The comments were made as officials met in São Paulo to thrash out operational plans for the city’s hosting of the World Cup.

Officials have been quick to play down concerns of security, particularly in São Paulo and Rio de Janeiro where many crimes are on the increase.

In São Paulo, the notorious PCC (First Command of the Capital) criminal gang last year said it would unleash a wave of attacks, directed against police officers, during the World Cup if its members were moved to harsher maximum security prisons – known for their severe overcrowding.

The PCC, which operates from inside Brazil’s prison system, was responsible for a wave of attacks and counterattacks on police in recent years.

At the time, Rebelo said he did not believe that the PCC would disrupt the games or target tourists.

In Rio de Janeiro, a programme of so-called “pacification” has had some success in driving violent drug- and arms-trafficking gangs from slum areas, known as favelas.

Police forces implementing the policy – which has now installed some 36 police stations, known as UPPs, in favela communities – started with favelas close to areas frequented by tourists or located near venues of upcoming sporting events.

The policy was broadly praised, although criminals ended up being flushed from slum to slum, and some pacified areas have reportedly silently fallen back into the control of gangs.

And even where pacification has been largely successful, crime is still common, particularly given the fact that the areas often border more upmarket neighbourhoods, especially in the city’s Zona Sul region.
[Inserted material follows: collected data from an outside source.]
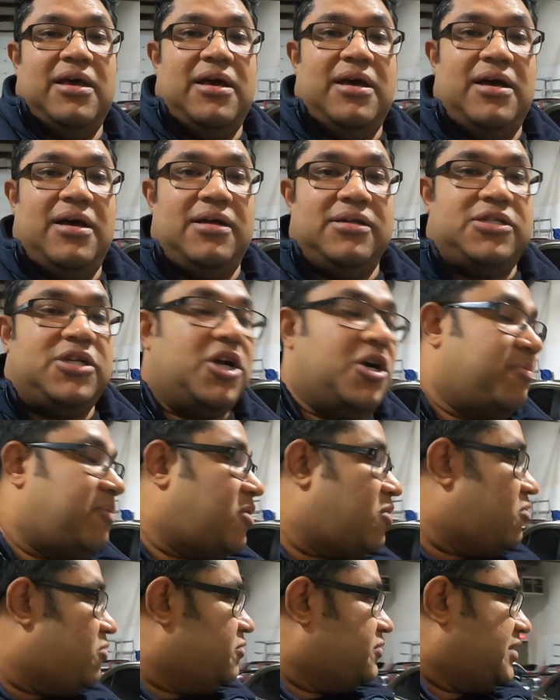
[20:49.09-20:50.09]

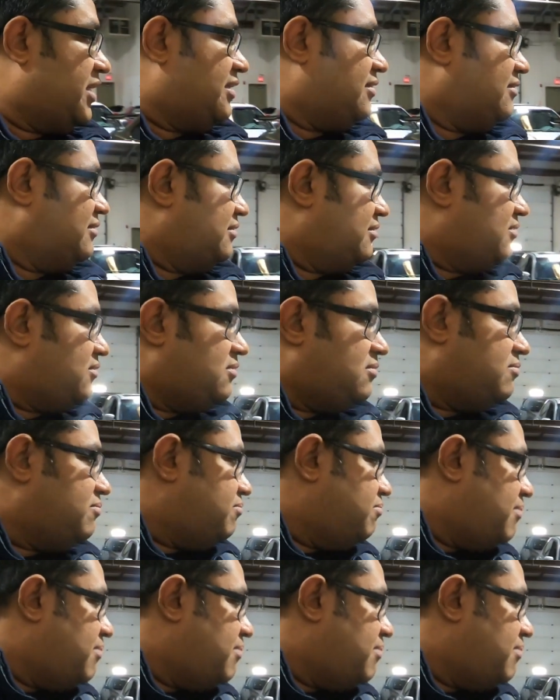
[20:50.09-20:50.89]
turbos and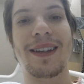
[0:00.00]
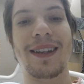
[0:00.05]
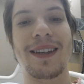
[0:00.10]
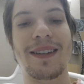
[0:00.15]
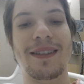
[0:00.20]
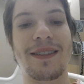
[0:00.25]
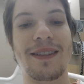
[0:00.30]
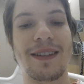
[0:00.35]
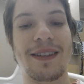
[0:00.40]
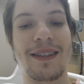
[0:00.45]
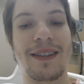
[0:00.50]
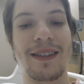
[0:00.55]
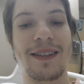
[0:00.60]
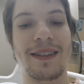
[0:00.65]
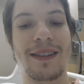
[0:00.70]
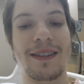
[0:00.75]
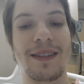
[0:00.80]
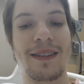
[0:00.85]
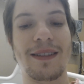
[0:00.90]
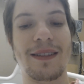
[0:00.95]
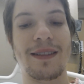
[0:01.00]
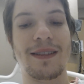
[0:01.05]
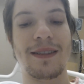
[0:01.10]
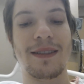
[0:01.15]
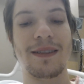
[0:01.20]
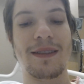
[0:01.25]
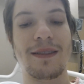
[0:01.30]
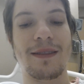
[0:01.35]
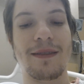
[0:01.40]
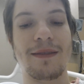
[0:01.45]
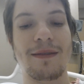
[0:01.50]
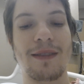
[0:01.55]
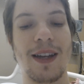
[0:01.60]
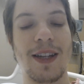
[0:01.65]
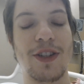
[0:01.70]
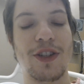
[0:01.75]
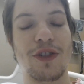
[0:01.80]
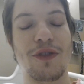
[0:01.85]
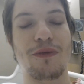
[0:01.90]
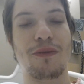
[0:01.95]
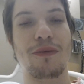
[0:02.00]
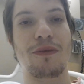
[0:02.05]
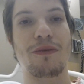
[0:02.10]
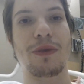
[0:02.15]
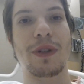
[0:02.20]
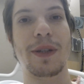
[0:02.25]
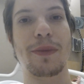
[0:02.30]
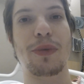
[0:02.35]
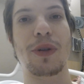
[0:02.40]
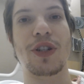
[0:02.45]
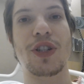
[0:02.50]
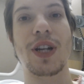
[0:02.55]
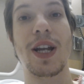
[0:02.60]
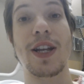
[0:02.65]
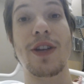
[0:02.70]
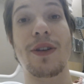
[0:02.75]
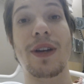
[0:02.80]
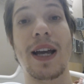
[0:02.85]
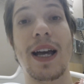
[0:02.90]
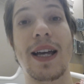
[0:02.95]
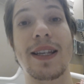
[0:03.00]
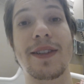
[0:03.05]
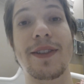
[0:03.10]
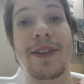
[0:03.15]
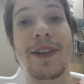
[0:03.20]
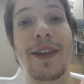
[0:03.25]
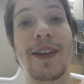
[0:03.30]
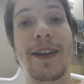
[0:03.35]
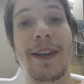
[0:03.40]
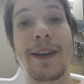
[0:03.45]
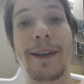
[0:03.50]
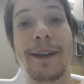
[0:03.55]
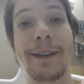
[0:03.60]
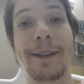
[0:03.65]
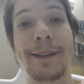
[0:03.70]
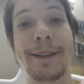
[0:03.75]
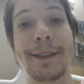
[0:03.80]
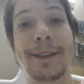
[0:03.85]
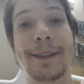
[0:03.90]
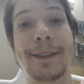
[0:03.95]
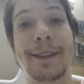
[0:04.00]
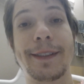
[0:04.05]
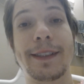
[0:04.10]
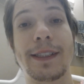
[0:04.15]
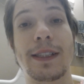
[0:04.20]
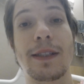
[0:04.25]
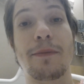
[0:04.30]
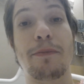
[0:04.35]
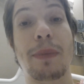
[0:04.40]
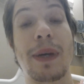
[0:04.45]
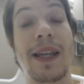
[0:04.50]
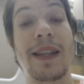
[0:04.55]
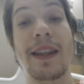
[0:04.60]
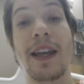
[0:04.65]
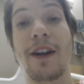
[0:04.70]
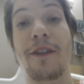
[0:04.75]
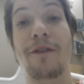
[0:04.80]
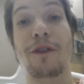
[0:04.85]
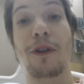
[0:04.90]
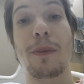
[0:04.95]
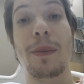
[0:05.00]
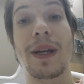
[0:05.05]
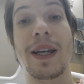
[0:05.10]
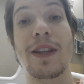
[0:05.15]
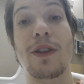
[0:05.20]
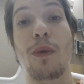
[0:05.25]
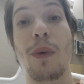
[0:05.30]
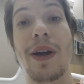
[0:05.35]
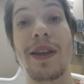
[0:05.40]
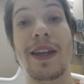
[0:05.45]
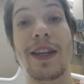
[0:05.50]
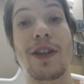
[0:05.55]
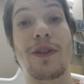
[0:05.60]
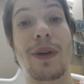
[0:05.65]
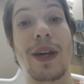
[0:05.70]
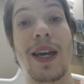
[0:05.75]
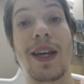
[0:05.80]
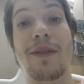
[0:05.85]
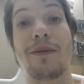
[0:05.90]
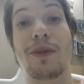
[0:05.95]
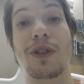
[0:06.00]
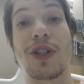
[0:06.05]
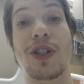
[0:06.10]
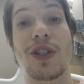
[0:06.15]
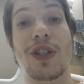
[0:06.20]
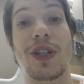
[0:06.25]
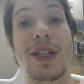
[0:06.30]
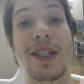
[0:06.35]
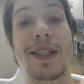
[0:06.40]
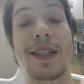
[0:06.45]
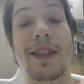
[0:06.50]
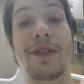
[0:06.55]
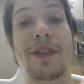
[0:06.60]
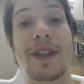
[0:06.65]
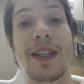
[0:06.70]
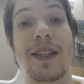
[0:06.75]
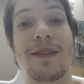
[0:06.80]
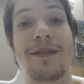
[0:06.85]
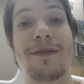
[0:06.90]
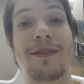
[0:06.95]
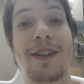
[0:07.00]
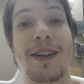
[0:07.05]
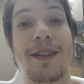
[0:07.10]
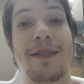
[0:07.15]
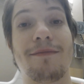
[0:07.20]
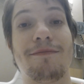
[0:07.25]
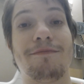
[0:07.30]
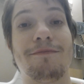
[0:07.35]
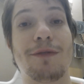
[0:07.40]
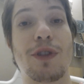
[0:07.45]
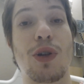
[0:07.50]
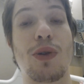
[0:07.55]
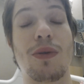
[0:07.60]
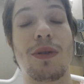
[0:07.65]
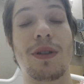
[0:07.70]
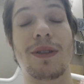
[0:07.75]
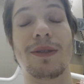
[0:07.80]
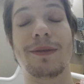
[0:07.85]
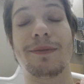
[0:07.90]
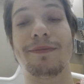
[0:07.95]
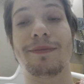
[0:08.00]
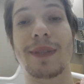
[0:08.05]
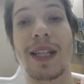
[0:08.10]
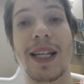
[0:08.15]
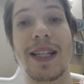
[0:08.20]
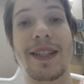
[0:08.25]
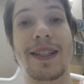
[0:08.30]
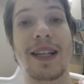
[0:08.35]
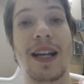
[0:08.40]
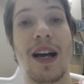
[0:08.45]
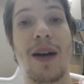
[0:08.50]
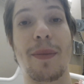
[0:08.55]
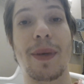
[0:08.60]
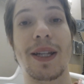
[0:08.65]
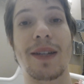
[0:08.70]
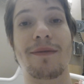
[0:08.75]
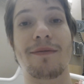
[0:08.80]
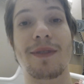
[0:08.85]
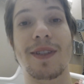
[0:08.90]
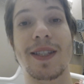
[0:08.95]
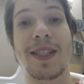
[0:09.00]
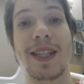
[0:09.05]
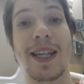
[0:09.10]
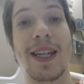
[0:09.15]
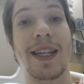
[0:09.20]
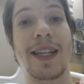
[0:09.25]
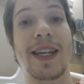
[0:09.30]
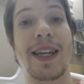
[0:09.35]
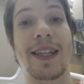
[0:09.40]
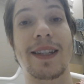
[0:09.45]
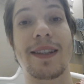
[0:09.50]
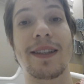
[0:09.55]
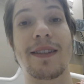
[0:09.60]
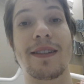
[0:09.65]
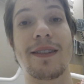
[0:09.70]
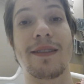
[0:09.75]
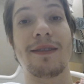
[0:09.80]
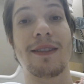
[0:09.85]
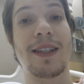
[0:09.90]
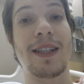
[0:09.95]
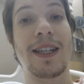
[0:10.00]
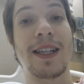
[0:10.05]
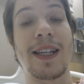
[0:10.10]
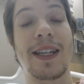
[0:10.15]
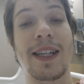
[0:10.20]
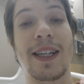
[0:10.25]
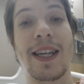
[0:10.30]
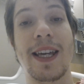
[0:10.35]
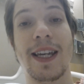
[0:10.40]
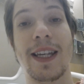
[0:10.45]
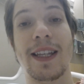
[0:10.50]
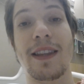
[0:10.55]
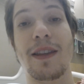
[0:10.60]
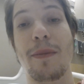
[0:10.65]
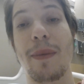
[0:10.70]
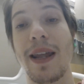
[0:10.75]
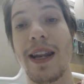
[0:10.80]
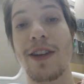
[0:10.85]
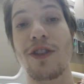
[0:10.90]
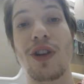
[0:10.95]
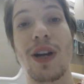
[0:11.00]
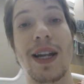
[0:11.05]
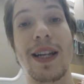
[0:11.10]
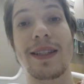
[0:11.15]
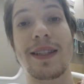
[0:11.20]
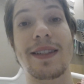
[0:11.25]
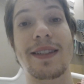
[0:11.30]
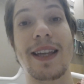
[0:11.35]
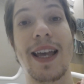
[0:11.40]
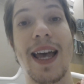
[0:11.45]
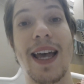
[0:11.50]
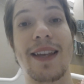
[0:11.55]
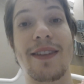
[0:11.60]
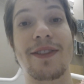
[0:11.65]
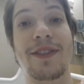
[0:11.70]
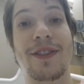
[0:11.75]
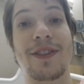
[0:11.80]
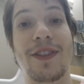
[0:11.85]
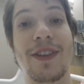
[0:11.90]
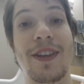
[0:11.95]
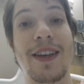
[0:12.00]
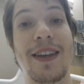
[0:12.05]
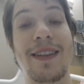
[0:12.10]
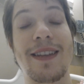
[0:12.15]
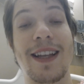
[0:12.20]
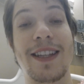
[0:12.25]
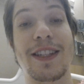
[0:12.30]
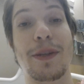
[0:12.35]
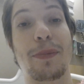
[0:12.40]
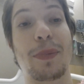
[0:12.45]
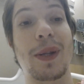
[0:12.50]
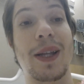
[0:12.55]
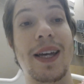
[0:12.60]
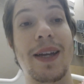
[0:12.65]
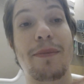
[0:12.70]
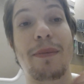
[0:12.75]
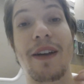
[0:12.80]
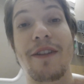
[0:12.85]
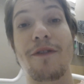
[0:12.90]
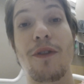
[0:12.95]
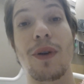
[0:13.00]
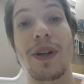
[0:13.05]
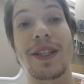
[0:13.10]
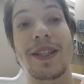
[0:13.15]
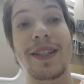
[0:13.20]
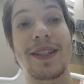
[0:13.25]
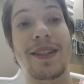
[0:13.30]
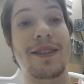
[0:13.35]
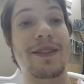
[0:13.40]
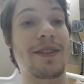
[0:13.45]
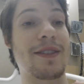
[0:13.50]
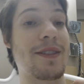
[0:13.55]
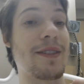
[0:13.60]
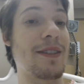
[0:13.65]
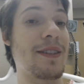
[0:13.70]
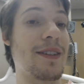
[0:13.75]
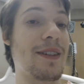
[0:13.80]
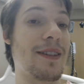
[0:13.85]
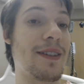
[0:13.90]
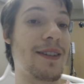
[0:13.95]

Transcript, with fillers: And uh, I just really appreciate you guys being there for me in the way that you can, which is just leaving a cool, nice comment and saying, kick the kick the meningitis' ass. That's the plan. My voice is,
Crime experts in Brazil say that tourists are very rarely the victims of the worst types of crime, such as murders, and are far more likely to fall foul of pickpockets and muggers.

They underline that more often it is the poorer members of the community that bear the brunt of serious violence. Police have been widely criticised for the number of deaths of innocent residents during operations in favelas.

Police and security officials acknowledge the shortcomings of the pacification policy and certain police operations, but argue they are training police as fast as possible with the resources available.

Sports Minister Aldo Rebelo today admitted that there would inevitably be issues involving some tourists, and that it was a risk Brazil always knew it had to take.

However, in the run-up to last year’s World Cup prélude, the Confederations Cup, concern was expressed not with regard to the level of petty crime in host cities, but because of the wave of mass anti-government protests, which spread across the country taking Brazil’s authorities by surprise.

It culminated in high riot police presence in many of the host cities and tense standoffs with protesters, of which a small minority engaged in criminal activity, such as violence and vandalism.

Given the Confederations Cup was just a small-scale version of what awaits Brazil this June for the World Cup, Brazil is keen not to see similar scene in 2014. Indeed both President Dilma Rousseff and FIFA have repeatedly said that there will be no repeat of the violence seen in 2013 this year.